◆ **What you will do**: An exact copy of all the data is required, with pictures left out.

◆ **Dataset extract**:
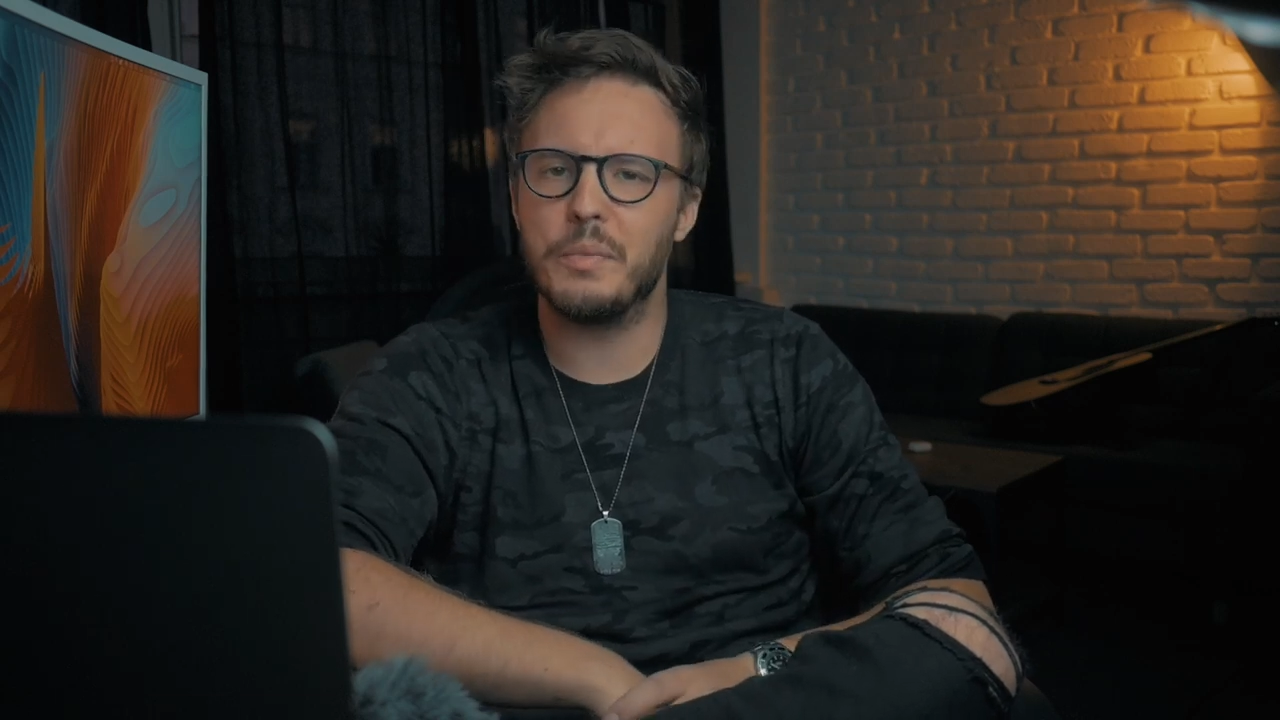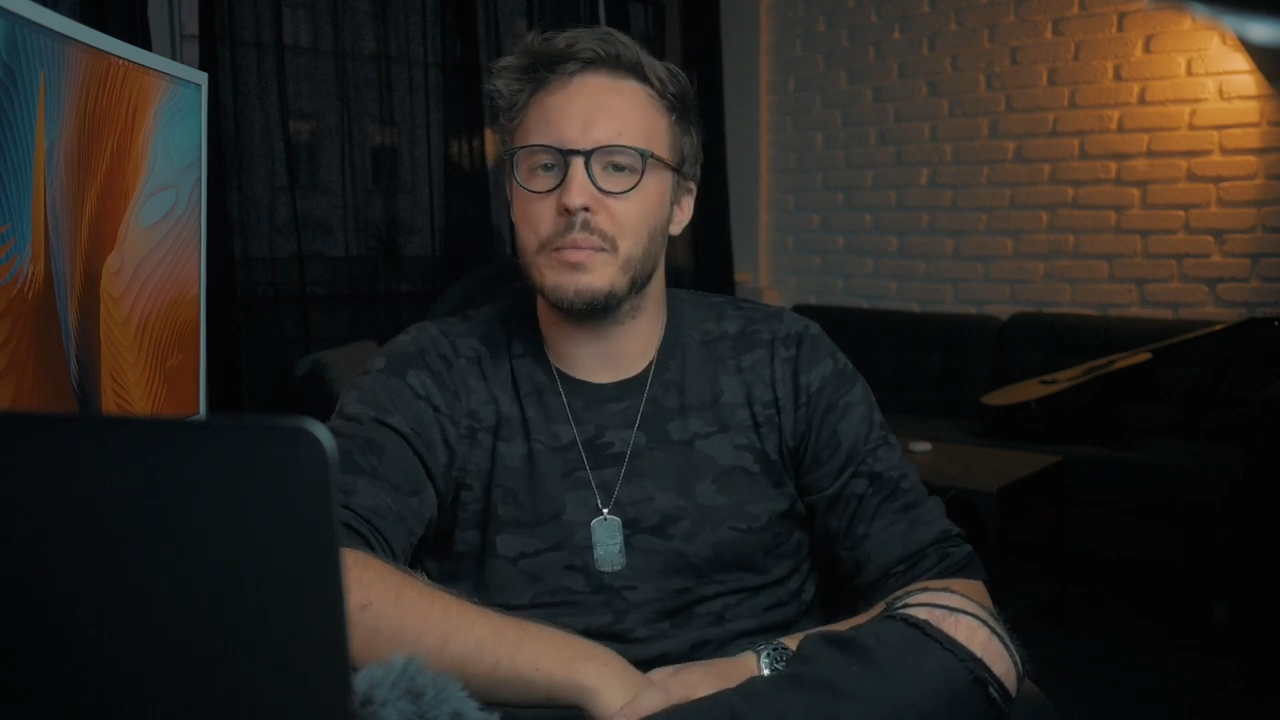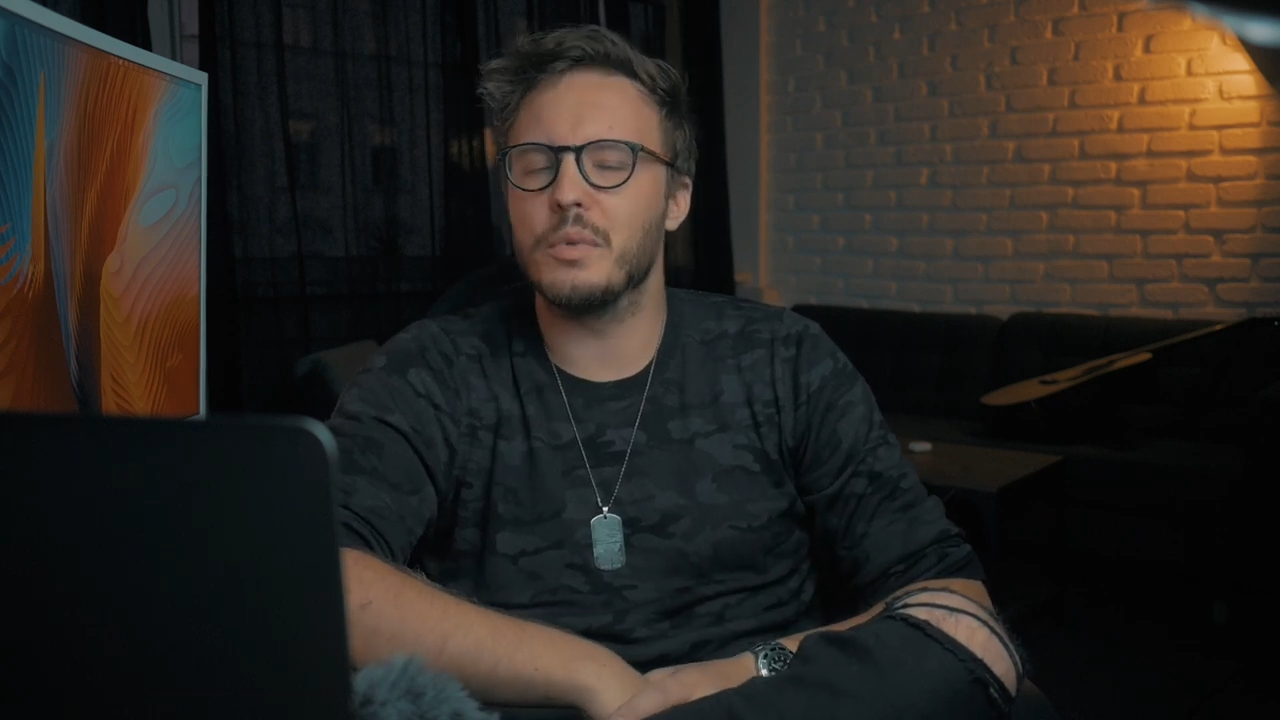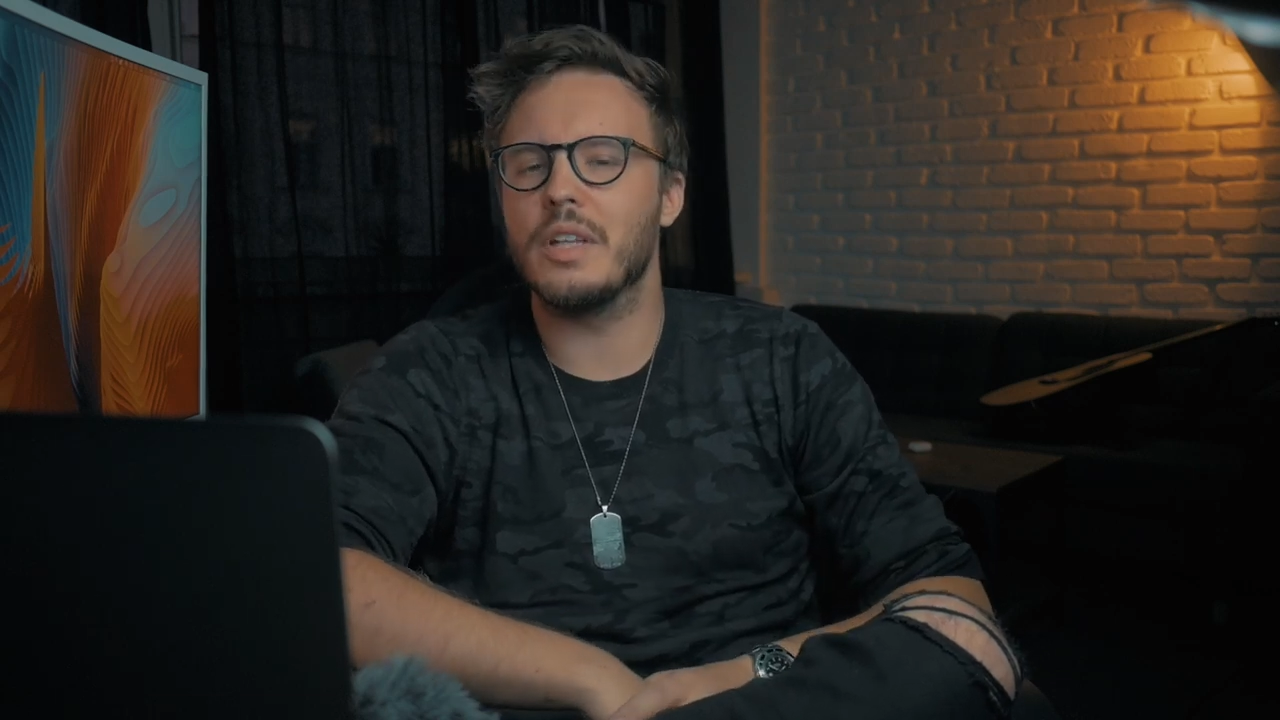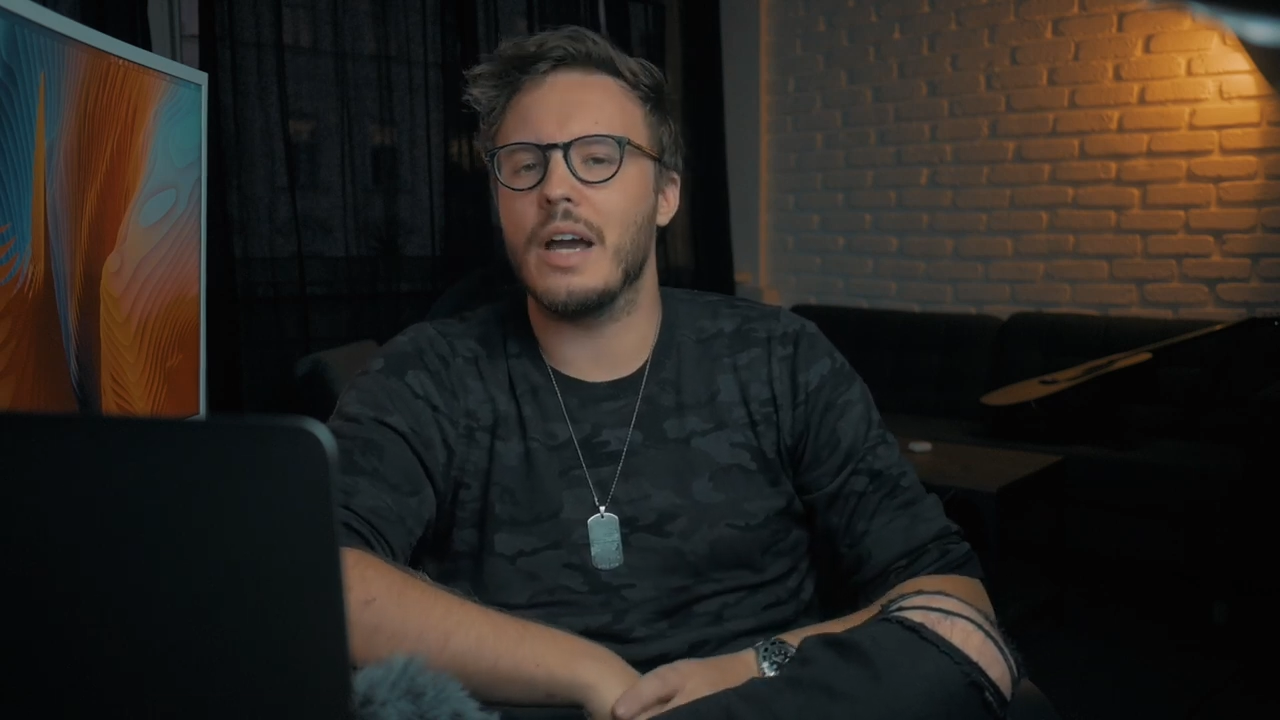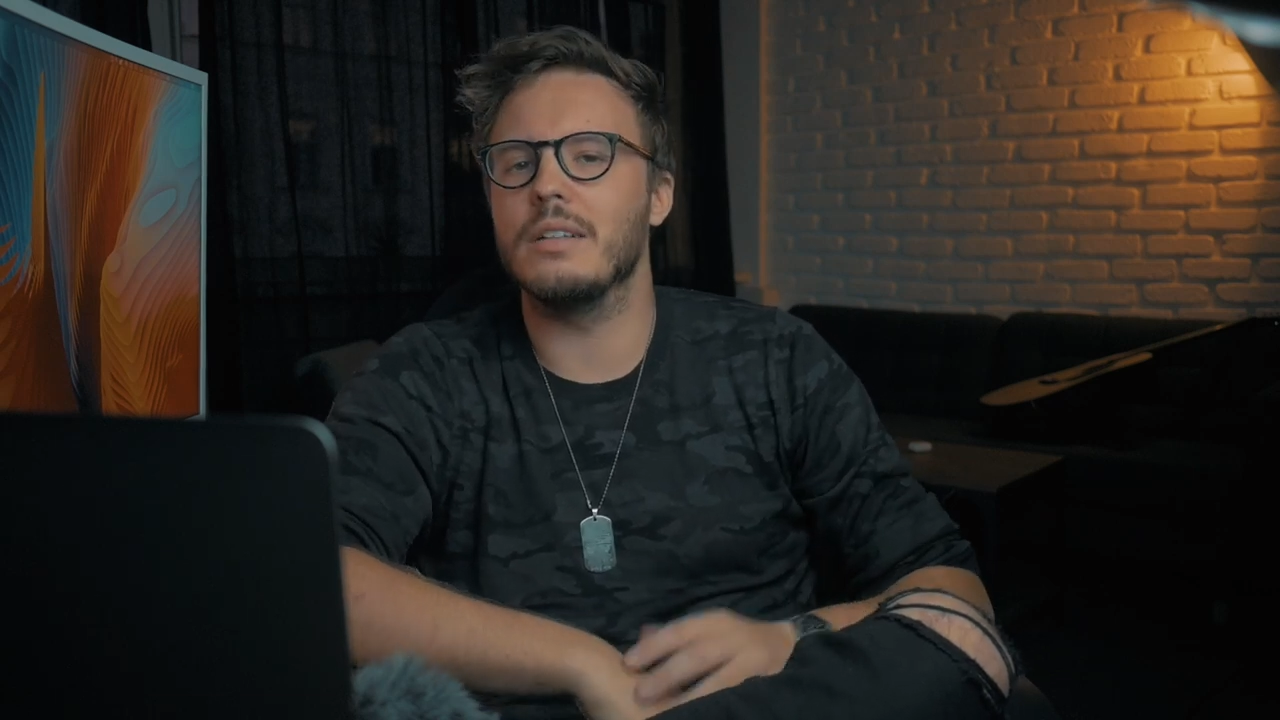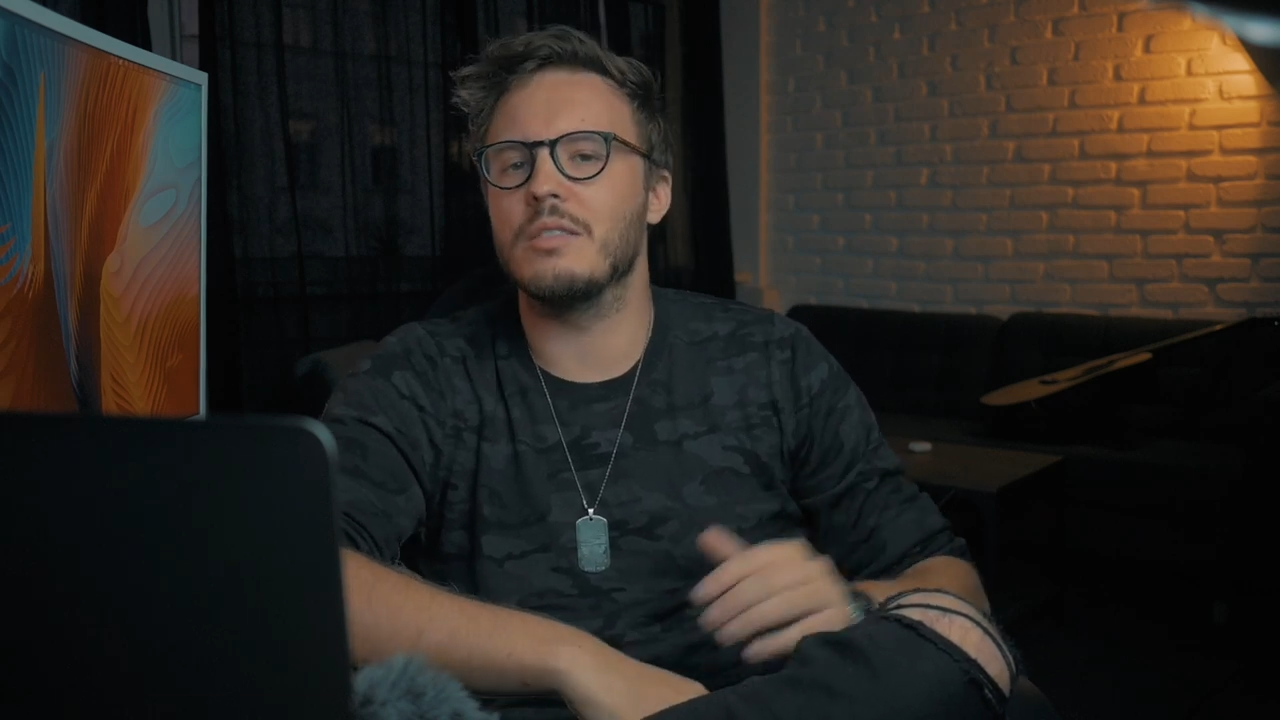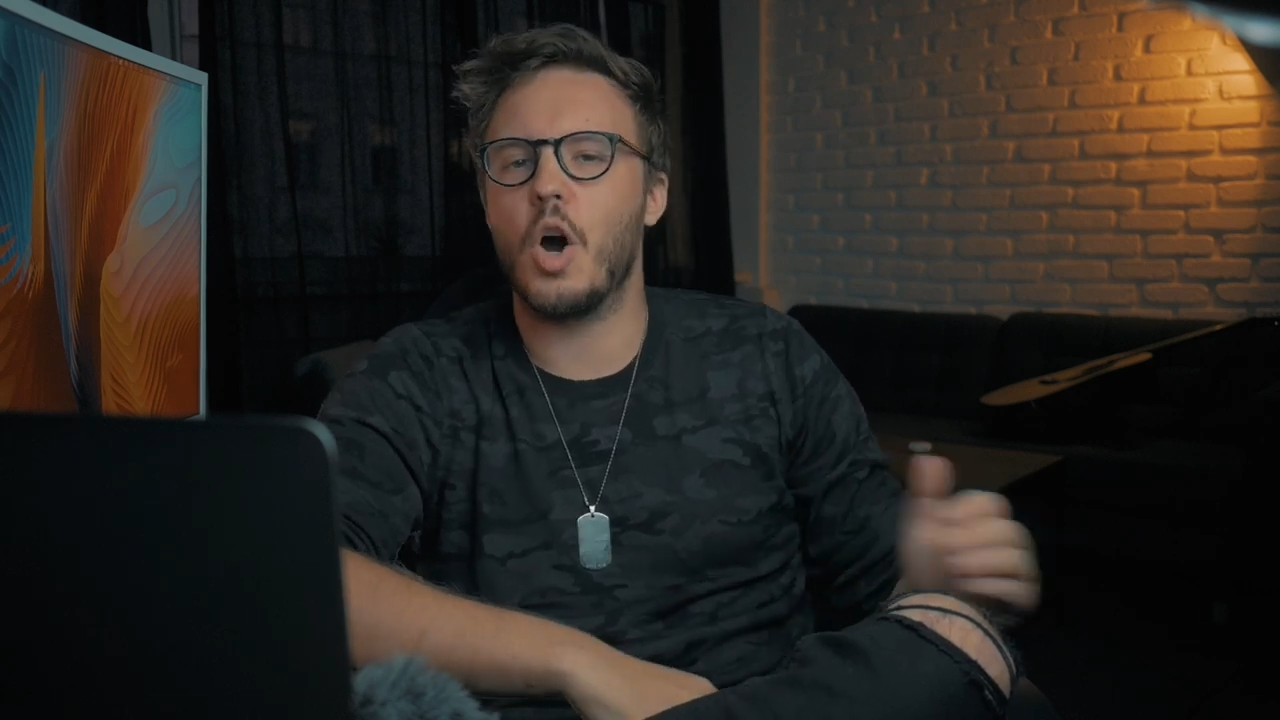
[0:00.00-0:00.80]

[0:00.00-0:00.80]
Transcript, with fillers: people that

◆ **Answer below**:
[0:00.00-0:00.80]

[0:00.00-0:00.80]
Transcript, with fillers: people that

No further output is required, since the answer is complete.